The doctors, I think, are stumped, although they pretend not to be. Doctors can’t show that kind of weakness, can they? Not in front of the patient herself. They examine me knowingly, making all the right noises of assurance and professional competence, and then they retire with Miss Bertram to confer. I have been given various pills and ointments and elixirs, all of which I refused to take, hiding them instead under my mattress or down the drain of the bathroom sink—an act of rebellion that required a supreme physical effort. It’s not that I don’t trust them. Why, Miss Bertram couldn’t be more concerned about me. You ought to see her face, all compressed with worry, her eyebrows nearly meeting in the middle. She brings Evelyn to see me twice a day, and Evelyn sits on the bed and plays card games with me until my brain can’t keep up, until the effort of keeping track of the cards overwhelms me. That’s when Miss Bertram purses her lips and plucks Evelyn from the bed and whisks her away, because Mama needs her rest so she can get all better, isn’t that right?

But Mama’s not getting any better.

I figure it must be my head. The feeling, you know, is not dissimilar to the way I felt after an accident at the end of the war. My head took a bad knock then, too, and I lay in a hospital bed for months. My memory of that time remains hazy to this day. So this mental strain, this sort of febrile disorientation (though I haven’t got a fever, haven’t got measurable symptoms of any kind) isn’t entirely unknown to me.

But I’m not foolish, even if I can hardly make it to the bathroom under my own power, and require Miss Bertram’s help to bathe properly. I won’t take their medicine, which isn’t going to help anyway. I won’t take palliatives of any kind. Except aspirin for my headaches, one at night and one in the morning.

That’s all.



When Evelyn’s taking her nap and Miss Bertram’s other duties aren’t claiming her, she comes to sit with me in my bedroom. That’s when she brings the fresh flowers and lemonade and we talk. For as long as my mind can hold a conversation, that is.
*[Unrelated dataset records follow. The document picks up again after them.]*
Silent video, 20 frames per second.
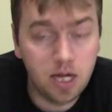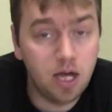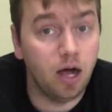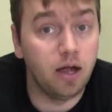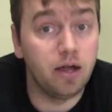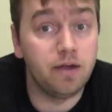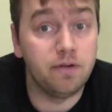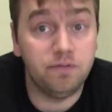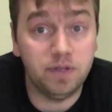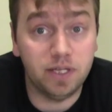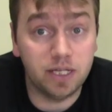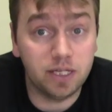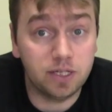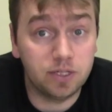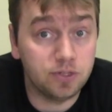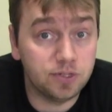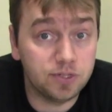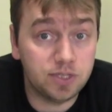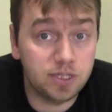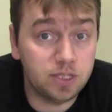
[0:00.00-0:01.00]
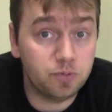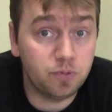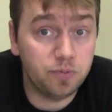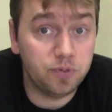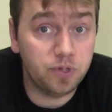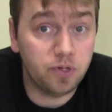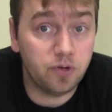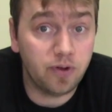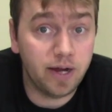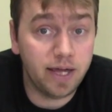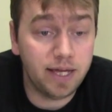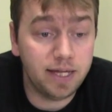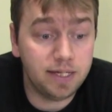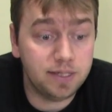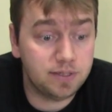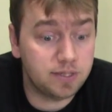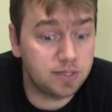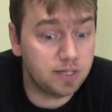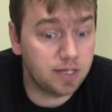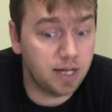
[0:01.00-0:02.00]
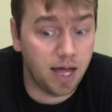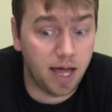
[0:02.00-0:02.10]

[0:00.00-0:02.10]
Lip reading: On vehicles, these would be great.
She’s worried about me, of course. She smooths my pillow and straightens my blankets, and I can tell she’s keeping busy because she doesn’t want me to see the expression on her face. She asks me how I’m feeling. I always say I’m feeling better. I don’t want to disappoint her. This particular morning, which I believe to be the second week of July, though I can’t be absolutely sure, I add something more, for effect. Something about how Maitland Plantation is better than any hospital for the recovery of one’s head after a blow like that.

“I’ve always thought so,” she agrees, pouring the lemonade, “though I guess I’ve never taken a blow to the head, myself.”
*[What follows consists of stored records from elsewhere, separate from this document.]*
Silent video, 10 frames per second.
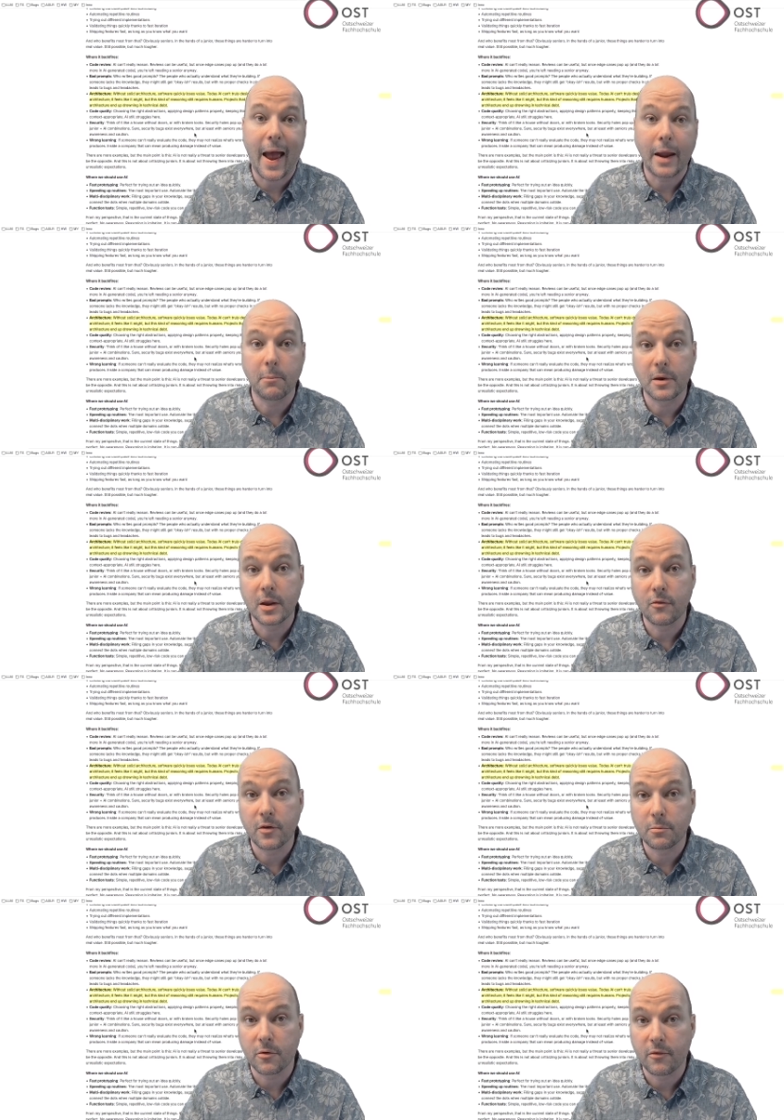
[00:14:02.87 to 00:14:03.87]
I believe
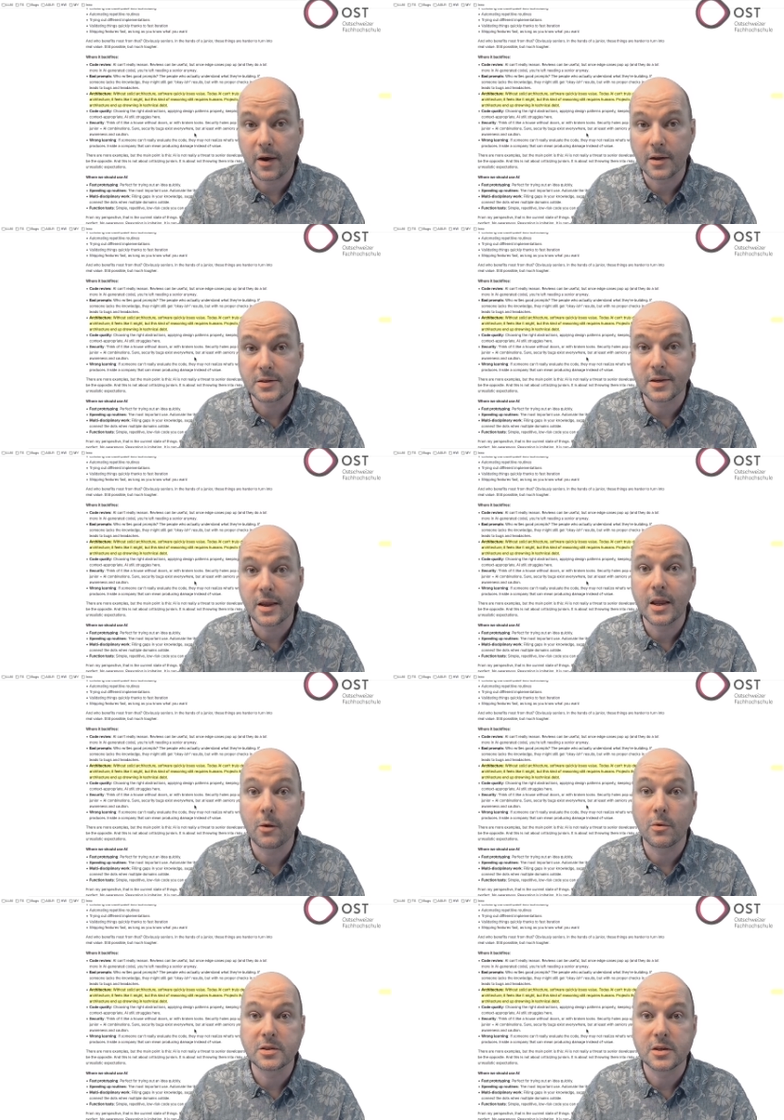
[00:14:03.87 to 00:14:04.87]
it provides
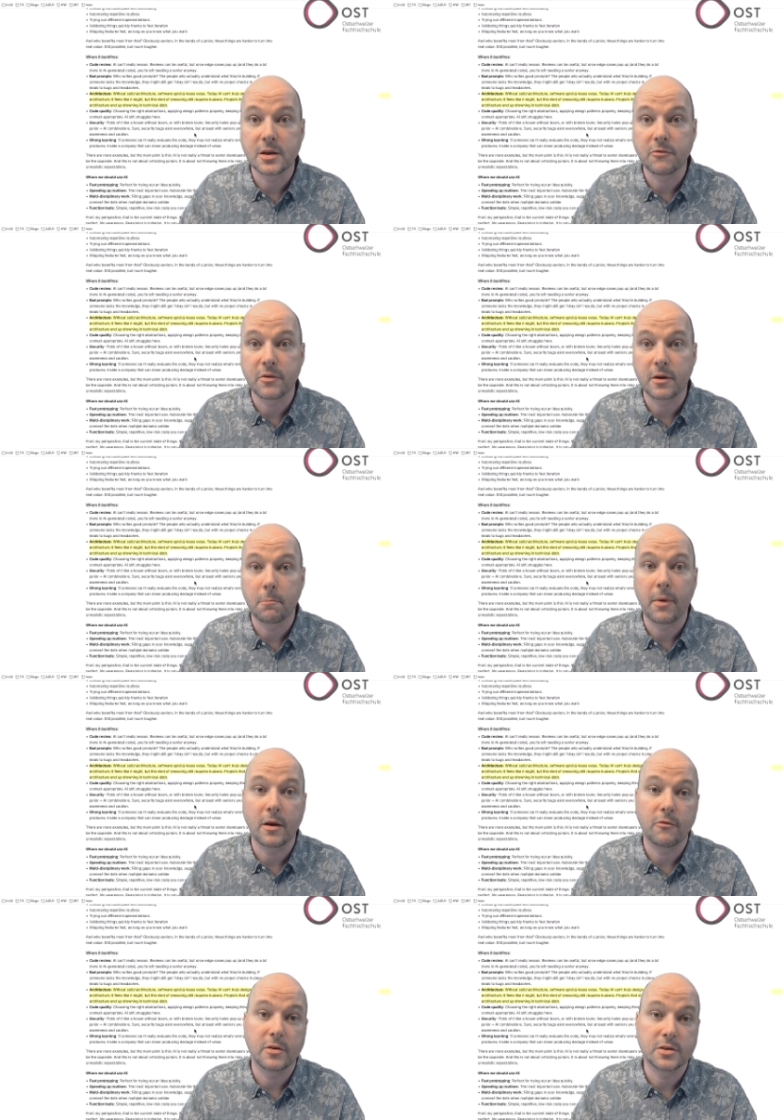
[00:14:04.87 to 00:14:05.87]
equally significant
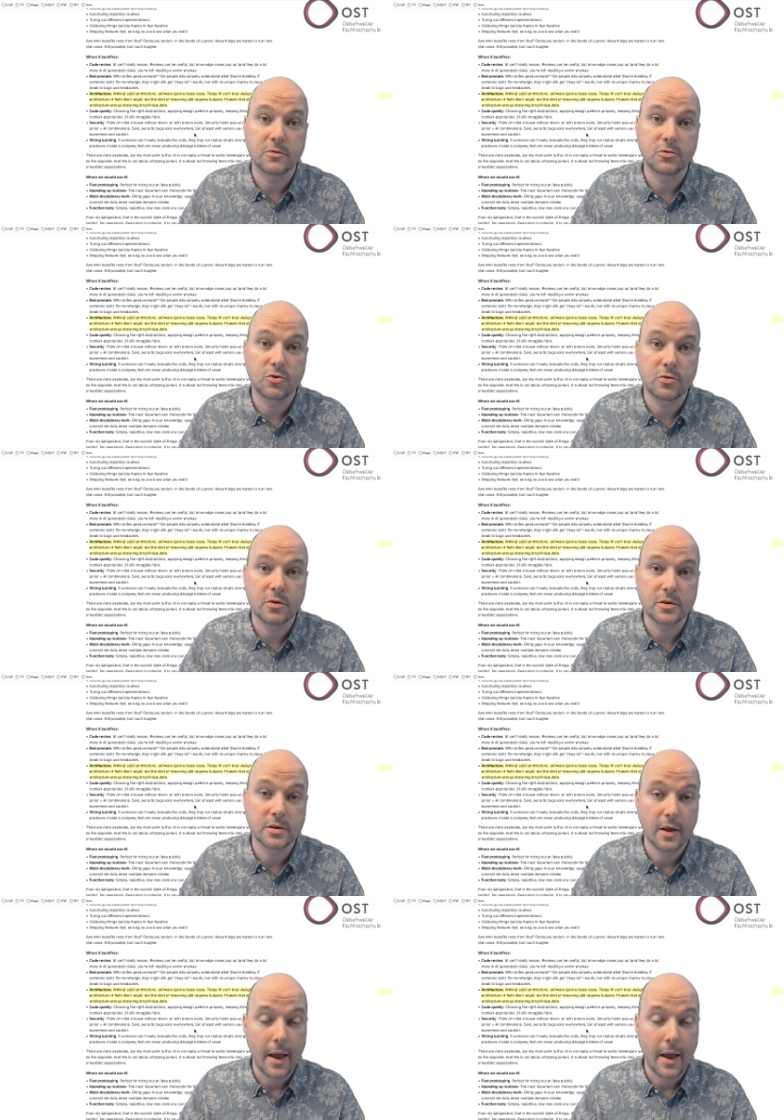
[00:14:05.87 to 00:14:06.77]
benefits to juniors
“They heal so slowly, you know. Brain injuries, I mean. I saw so many of them among the soldiers. You start to think you’re feeling better, but you’re really not yourself. Not for some time. So you want to be somewhere safe. Like an animal in its den.”

“I see. And Maitland’s your den?”

“Yes, it is. I am so glad Clara brought me here.”
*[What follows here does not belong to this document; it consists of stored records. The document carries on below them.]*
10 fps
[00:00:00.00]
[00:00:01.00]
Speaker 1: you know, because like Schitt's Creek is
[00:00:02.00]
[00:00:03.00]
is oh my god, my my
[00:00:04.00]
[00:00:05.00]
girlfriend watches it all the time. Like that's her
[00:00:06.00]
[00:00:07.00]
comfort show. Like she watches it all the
“So am I, Mrs. Fitzwilliam. You can stay just as long as you like, you know. No need to go dashing off back to New York.”

“New York? Of course not. Not yet, anyway. I find I’m liking Florida far more than I thought I would, when I first arrived.”

“The state does grow on a person, I’m told. I guess I was just lucky to be born here, so I never had to experience much else.”

“Never? You’ve never been outside of Florida?”

She lifts a shortbread from the tray. There are always shortbreads, too, though I never eat any. Only Miss Bertram does. “Except for college, I guess.”

“College!”

“I went away to Radcliffe for a couple of years.”

“Radcliffe! In Massachusetts? You went to Radcliffe?”

“Yes, indeed. The very one. I think I told you my mama was a schoolteacher? She had such hopes for me. Such big old dreams. And my daddy, why, he would do anything my mama asked of him. He doted on us both.”